**Exercise**. Copy the listing exactly; drop the pictures.

**Records provided**.
- - - -

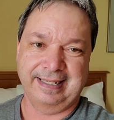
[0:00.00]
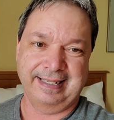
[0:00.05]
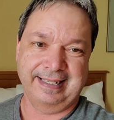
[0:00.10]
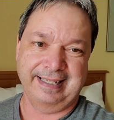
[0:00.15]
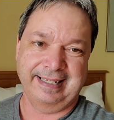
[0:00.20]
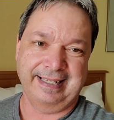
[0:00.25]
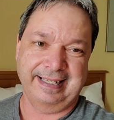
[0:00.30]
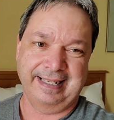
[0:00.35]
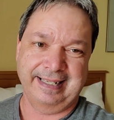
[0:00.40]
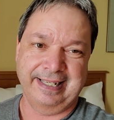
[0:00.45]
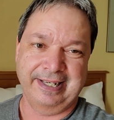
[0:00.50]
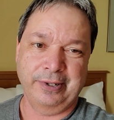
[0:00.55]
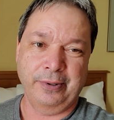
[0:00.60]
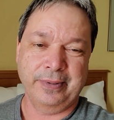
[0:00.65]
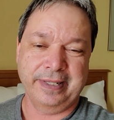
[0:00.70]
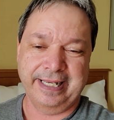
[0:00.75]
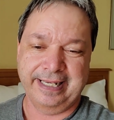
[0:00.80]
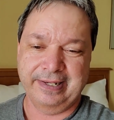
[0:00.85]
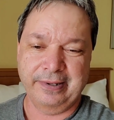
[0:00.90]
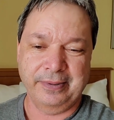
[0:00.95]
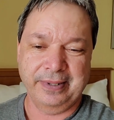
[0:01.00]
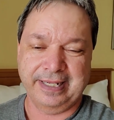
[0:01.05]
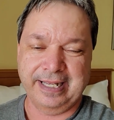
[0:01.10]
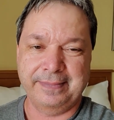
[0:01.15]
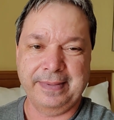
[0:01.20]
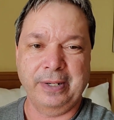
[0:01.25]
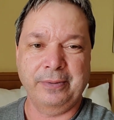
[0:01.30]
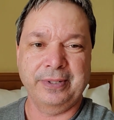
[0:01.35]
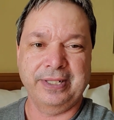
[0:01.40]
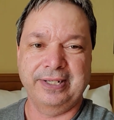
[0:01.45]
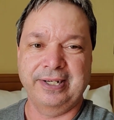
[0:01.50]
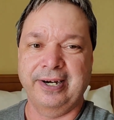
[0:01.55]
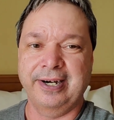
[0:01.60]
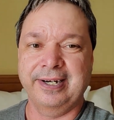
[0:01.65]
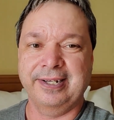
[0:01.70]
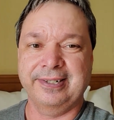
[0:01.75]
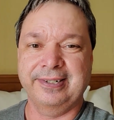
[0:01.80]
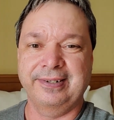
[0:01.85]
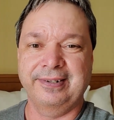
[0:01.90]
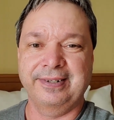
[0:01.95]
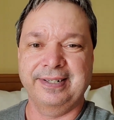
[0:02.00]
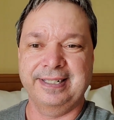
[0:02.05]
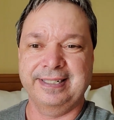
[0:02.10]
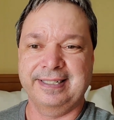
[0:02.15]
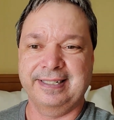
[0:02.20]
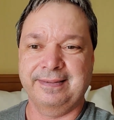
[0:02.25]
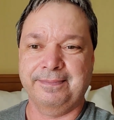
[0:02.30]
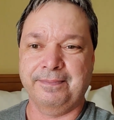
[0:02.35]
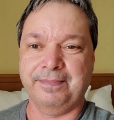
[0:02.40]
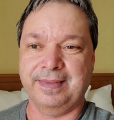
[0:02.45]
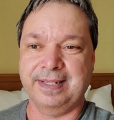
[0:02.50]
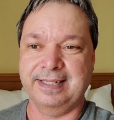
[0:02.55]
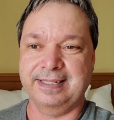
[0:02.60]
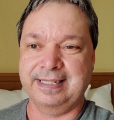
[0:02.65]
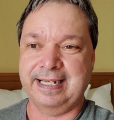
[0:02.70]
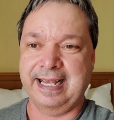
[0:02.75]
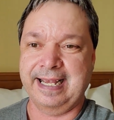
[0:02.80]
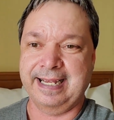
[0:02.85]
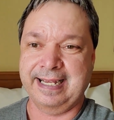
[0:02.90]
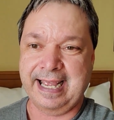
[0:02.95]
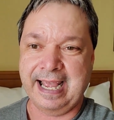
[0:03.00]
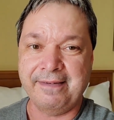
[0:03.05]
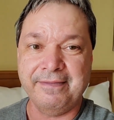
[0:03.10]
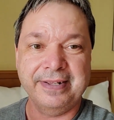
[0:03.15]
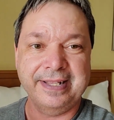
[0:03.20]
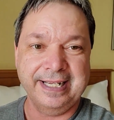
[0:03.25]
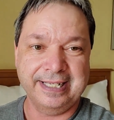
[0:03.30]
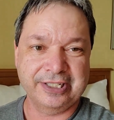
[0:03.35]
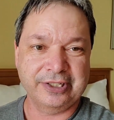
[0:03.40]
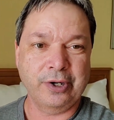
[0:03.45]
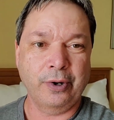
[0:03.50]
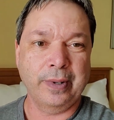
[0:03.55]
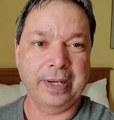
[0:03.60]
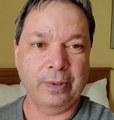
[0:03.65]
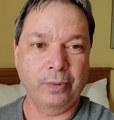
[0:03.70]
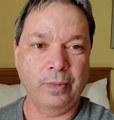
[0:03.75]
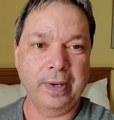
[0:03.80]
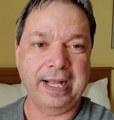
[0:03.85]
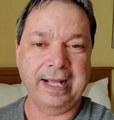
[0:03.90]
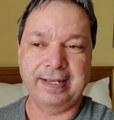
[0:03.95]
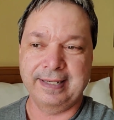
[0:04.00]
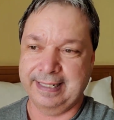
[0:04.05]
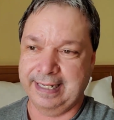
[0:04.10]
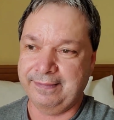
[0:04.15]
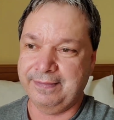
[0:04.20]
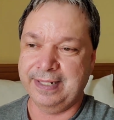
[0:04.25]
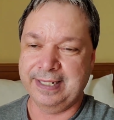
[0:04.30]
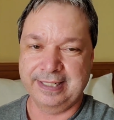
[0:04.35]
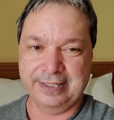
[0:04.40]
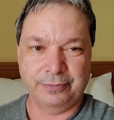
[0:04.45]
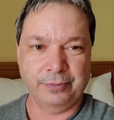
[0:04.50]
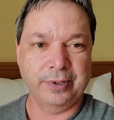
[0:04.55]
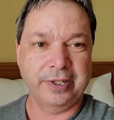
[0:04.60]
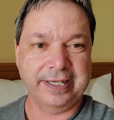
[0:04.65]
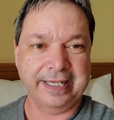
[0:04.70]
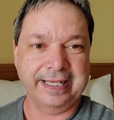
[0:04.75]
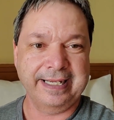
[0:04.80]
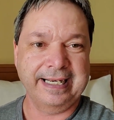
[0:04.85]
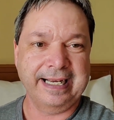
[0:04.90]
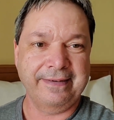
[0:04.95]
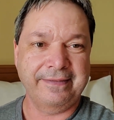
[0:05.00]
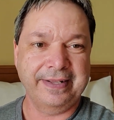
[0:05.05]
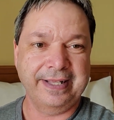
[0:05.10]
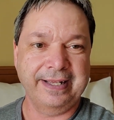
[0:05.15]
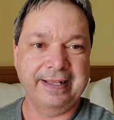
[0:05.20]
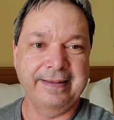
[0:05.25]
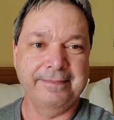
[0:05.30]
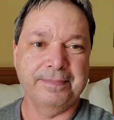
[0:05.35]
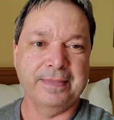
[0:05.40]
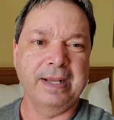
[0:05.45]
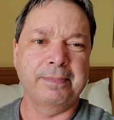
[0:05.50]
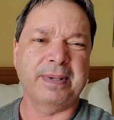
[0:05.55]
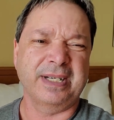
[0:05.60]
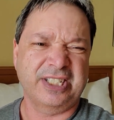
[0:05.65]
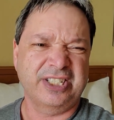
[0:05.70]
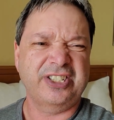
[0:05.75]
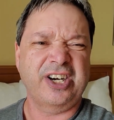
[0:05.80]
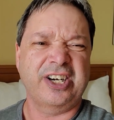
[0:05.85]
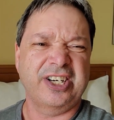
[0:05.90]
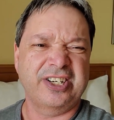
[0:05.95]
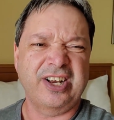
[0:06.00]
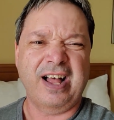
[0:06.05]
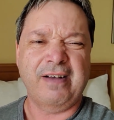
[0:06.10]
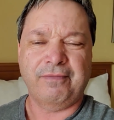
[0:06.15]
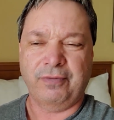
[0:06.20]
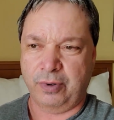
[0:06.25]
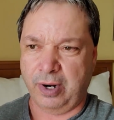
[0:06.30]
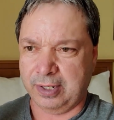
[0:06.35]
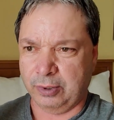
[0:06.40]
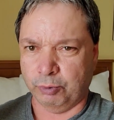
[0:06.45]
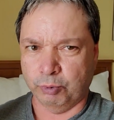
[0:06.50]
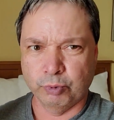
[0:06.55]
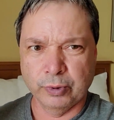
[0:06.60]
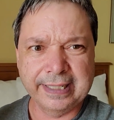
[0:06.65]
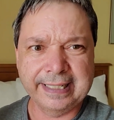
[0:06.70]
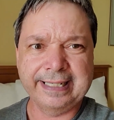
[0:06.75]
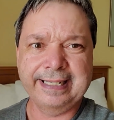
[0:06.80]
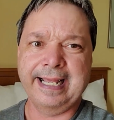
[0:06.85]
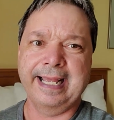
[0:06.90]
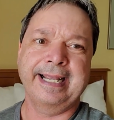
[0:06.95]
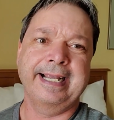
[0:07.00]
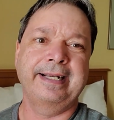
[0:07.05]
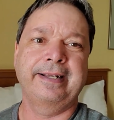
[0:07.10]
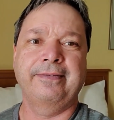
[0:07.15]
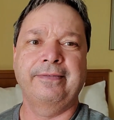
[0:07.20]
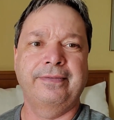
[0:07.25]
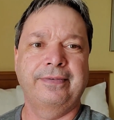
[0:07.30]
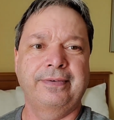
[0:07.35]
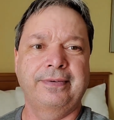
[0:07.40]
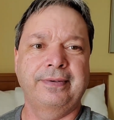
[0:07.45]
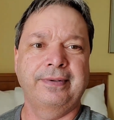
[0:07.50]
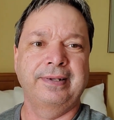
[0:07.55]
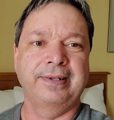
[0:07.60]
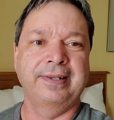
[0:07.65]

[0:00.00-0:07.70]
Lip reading: You don't come out with an article that's saying everything's going well and everything's working and everything, but started off on a really negative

- - - -

**Solution for this problem**.
[0:00.00]
[0:00.05]
[0:00.10]
[0:00.15]
[0:00.20]
[0:00.25]
[0:00.30]
[0:00.35]
[0:00.40]
[0:00.45]
[0:00.50]
[0:00.55]
[0:00.60]
[0:00.65]
[0:00.70]
[0:00.75]
[0:00.80]
[0:00.85]
[0:00.90]
[0:00.95]
[0:01.00]
[0:01.05]
[0:01.10]
[0:01.15]
[0:01.20]
[0:01.25]
[0:01.30]
[0:01.35]
[0:01.40]
[0:01.45]
[0:01.50]
[0:01.55]
[0:01.60]
[0:01.65]
[0:01.70]
[0:01.75]
[0:01.80]
[0:01.85]
[0:01.90]
[0:01.95]
[0:02.00]
[0:02.05]
[0:02.10]
[0:02.15]
[0:02.20]
[0:02.25]
[0:02.30]
[0:02.35]
[0:02.40]
[0:02.45]
[0:02.50]
[0:02.55]
[0:02.60]
[0:02.65]
[0:02.70]
[0:02.75]
[0:02.80]
[0:02.85]
[0:02.90]
[0:02.95]
[0:03.00]
[0:03.05]
[0:03.10]
[0:03.15]
[0:03.20]
[0:03.25]
[0:03.30]
[0:03.35]
[0:03.40]
[0:03.45]
[0:03.50]
[0:03.55]
[0:03.60]
[0:03.65]
[0:03.70]
[0:03.75]
[0:03.80]
[0:03.85]
[0:03.90]
[0:03.95]
[0:04.00]
[0:04.05]
[0:04.10]
[0:04.15]
[0:04.20]
[0:04.25]
[0:04.30]
[0:04.35]
[0:04.40]
[0:04.45]
[0:04.50]
[0:04.55]
[0:04.60]
[0:04.65]
[0:04.70]
[0:04.75]
[0:04.80]
[0:04.85]
[0:04.90]
[0:04.95]
[0:05.00]
[0:05.05]
[0:05.10]
[0:05.15]
[0:05.20]
[0:05.25]
[0:05.30]
[0:05.35]
[0:05.40]
[0:05.45]
[0:05.50]
[0:05.55]
[0:05.60]
[0:05.65]
[0:05.70]
[0:05.75]
[0:05.80]
[0:05.85]
[0:05.90]
[0:05.95]
[0:06.00]
[0:06.05]
[0:06.10]
[0:06.15]
[0:06.20]
[0:06.25]
[0:06.30]
[0:06.35]
[0:06.40]
[0:06.45]
[0:06.50]
[0:06.55]
[0:06.60]
[0:06.65]
[0:06.70]
[0:06.75]
[0:06.80]
[0:06.85]
[0:06.90]
[0:06.95]
[0:07.00]
[0:07.05]
[0:07.10]
[0:07.15]
[0:07.20]
[0:07.25]
[0:07.30]
[0:07.35]
[0:07.40]
[0:07.45]
[0:07.50]
[0:07.55]
[0:07.60]
[0:07.65]

[0:00.00-0:07.70]
Lip reading: You don't come out with an article that's saying everything's going well and everything's working and everything, but started off on a really negative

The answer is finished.